Cappellari Alberto M, Bruschi Gaia, Beretta Gisella B, Molisso Maria T, Bertolozzi Giuseppe
Department of Neuroscience and Mental Health, Fondazione IRCCS Ca' Granda Ospedale Maggiore Policlinico, 20122 Milan, Italy.
Postgraduate School of Paediatrics, Università degli Studi di Milano, 20122 Milan, Italy.
Children (Basel). 2023 Nov 22;10(12):1837. doi: 10.3390/children10121837.

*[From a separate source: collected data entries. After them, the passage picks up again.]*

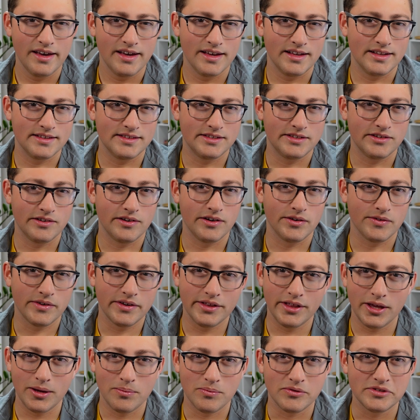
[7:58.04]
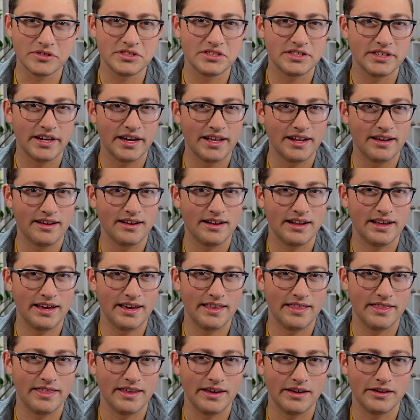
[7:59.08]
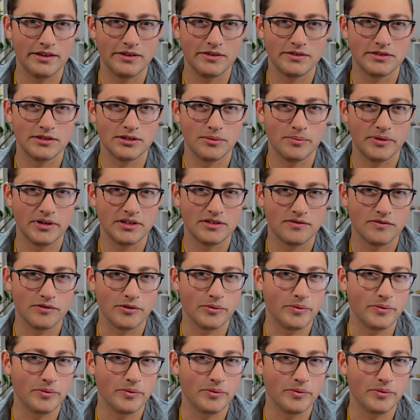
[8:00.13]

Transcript: And so I really appreciate it, and thank you so much forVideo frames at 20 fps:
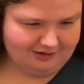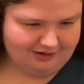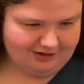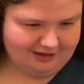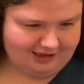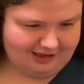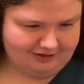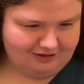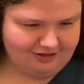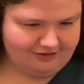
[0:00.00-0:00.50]
I
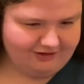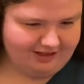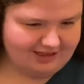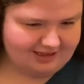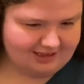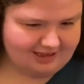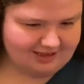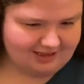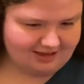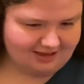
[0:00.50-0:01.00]
love it's
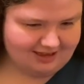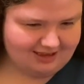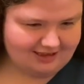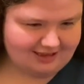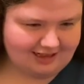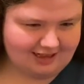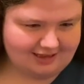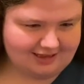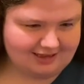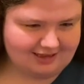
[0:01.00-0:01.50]
interesting is
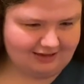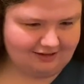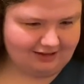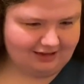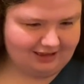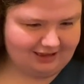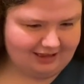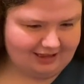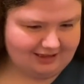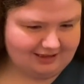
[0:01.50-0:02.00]
that
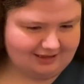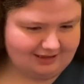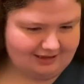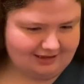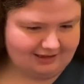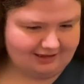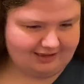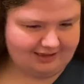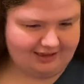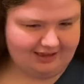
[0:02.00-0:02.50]
sometimes the
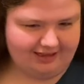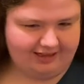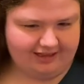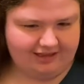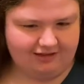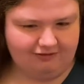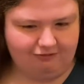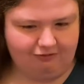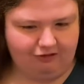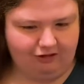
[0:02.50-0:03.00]
deities
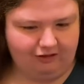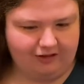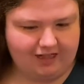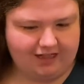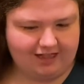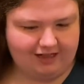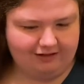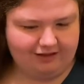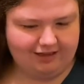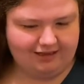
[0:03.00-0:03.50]
will reach
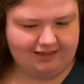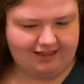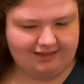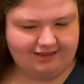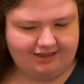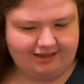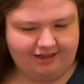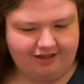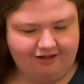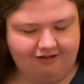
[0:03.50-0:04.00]
out to deck
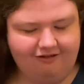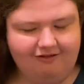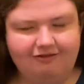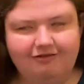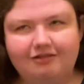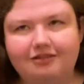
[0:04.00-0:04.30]
too.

Differentiating between primary and secondary headaches can be challenging, especially in the emergency department (ED). Since symptoms alone are inadequate criteria for distinguishing between primary and secondary headaches, many children with headaches undergo neuroimaging investigations, such as brain CT and MRI. In various studies, the frequency of neuroimaging utilization is influenced by several factors, including teaching status, ownership, metropolitan area, insurance status, and ethnicity of patients. However, only a few studies have considered the role of specialist consultations in ordering neuroimaging studies on childhood headaches. We report the contributions of different specialists to the evaluation of children with headaches admitted to the ED and their influence on neuroimaging decisions. We retrospectively reviewed the medical reports of paediatric patients who presented with headaches to the paediatric ED of the Ospedale Maggiore Policlinico of Milano between January 2017 and January 2022. Overall, 890 children with headaches were evaluated (mean age: 10.0 years; range: 1 to 17 years). All patients were examined by the ED paediatricians, while specialist consultations were required for 261 patients, including 240 neurological (92.0%), 46 ophthalmological (17.6%), and 20 otorhinolaryngological (7.7%) consultations. Overall, 173 neuroimaging examinations were required, of which 51.4 and 48.6% were ordered by paediatricians and neurologists, respectively. In particular, paediatricians required 61.4% of brain CT scans, and neurologists required 92.0% of brain MRI scans. In conclusion, paediatricians were responsible for the management of most children with headaches admitted to the ED, while specialist consultations were required only in about a third of the cases. Although there was no significant difference in the number of neuroimaging studies ordered by specialists, brain CT scans were most often used by paediatricians, and MRI scans by neurologists.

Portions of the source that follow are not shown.